10. Carnitine and Hepatocellular Carcinoma

Patients with LC are at a high risk for developing hepatocellular carcinoma (HCC) [49]. Carnitine might exert preventive effects on HCC development, because it has anti-inflammatory and antioxidant properties, which are both critical mechanisms of cancer prevention [50]. In a mouse model, the administration of L-carnitine prevented the progression of non-alcoholic steatohepatitis, and subsequent liver tumorigenesis, by suppressing oxidative stress and inflammation in the liver [51]. However, thus far, there has been no significant clinical evidence showing that carnitine supplementation can prevent liver carcinogenesis.

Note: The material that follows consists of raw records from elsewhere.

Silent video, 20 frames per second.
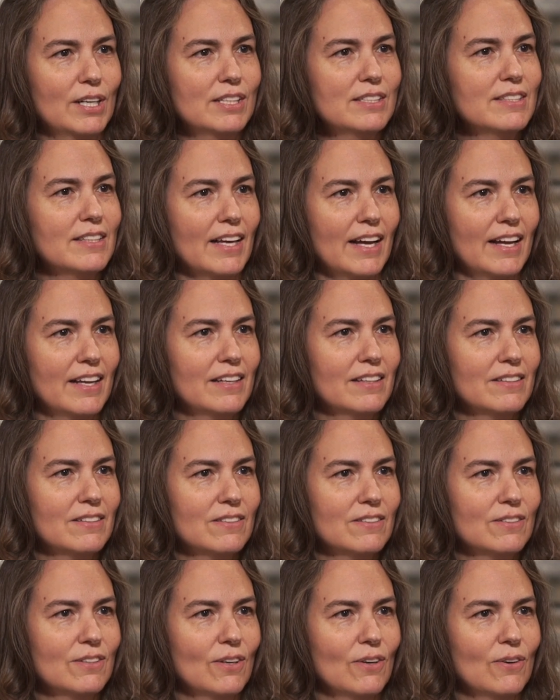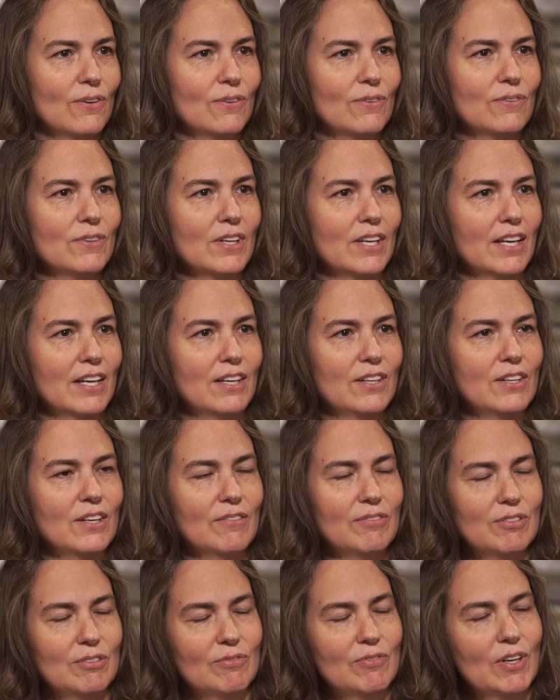is that? So you
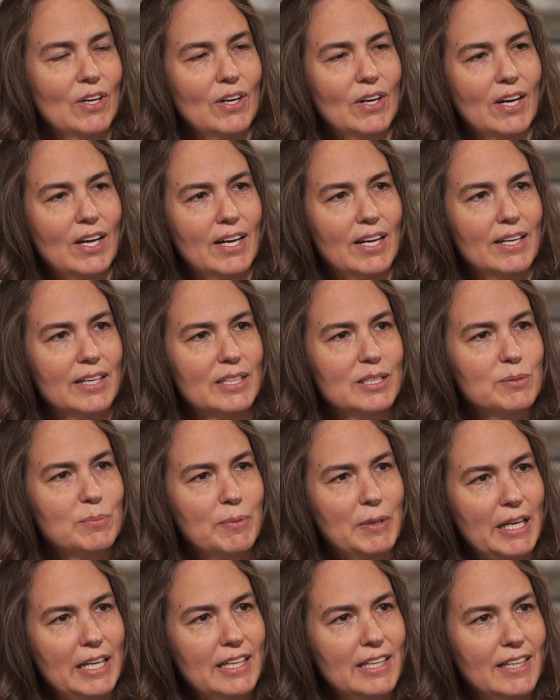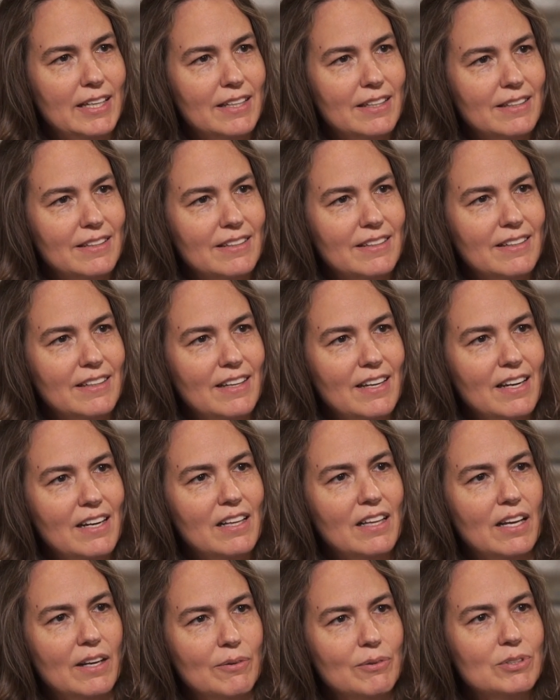have to figure out how to explain it in
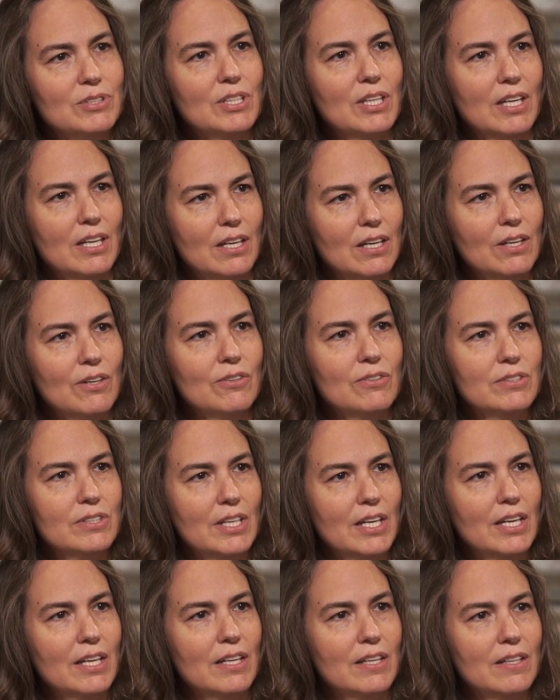a language they can understand.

On the other hand, there are some important reports showing the relationship between alteration of acylcarnitine metabolism and steatosis-/obesity-related liver carcinogenesis [52,53,54]. Fujiwara et al. reported that metabolic reprogramming, including the accumulation of acylcarnitine, mediated by the downregulation of carnitine palmitoyltransferase-2, is involved in steatosis-/obesity-related hepatocarcinogenesis [52]. These findings may suggest that targeting the acylcarnitine metabolism is a potential strategy for the prevention and treatment of HCC, at least, caused by steatosis and obesity. At the same time, it is necessary to carefully observe the effect of carnitine supplementation itself on liver carcinogenesis in patients with LC.

11. Conclusions

Carnitine deficiency is not always rare in patients with LC, and it is always necessary to consider the condition, especially in patients with hepatic encephalopathy, sarcopenia, and muscle cramps. There is a possibility that patients with LC are in a state of relative carnitine deficiency at the liver, skeletal muscle, and mitochondrial levels, even if the blood carnitine concentration is in the normal range or higher. In patients with LC, it is difficult to diagnose carnitine deficiency by measuring its blood concentration; thus, it is necessary to make a comprehensive diagnosis based on clinical symptoms and general clinical laboratory findings. Carnitine deficiency may be diagnosed in some cases by the significant improvement in clinical symptoms and signs as a result of carnitine supplementation. Correctly diagnosing carnitine deficiency and applying appropriate interventions may lead to the improvement of the prognosis and quality of life in patients with LC. To verify this possibility, large-scale, prospective, randomized and controlled clinical trials should be conducted.

In summary, carnitine deficiency is often found in patients with LC. Carnitine replacement therapy should be administered to LC patients with hepatic encephalopathy, sarcopenia, and muscle cramps, who are deficient in carnitine.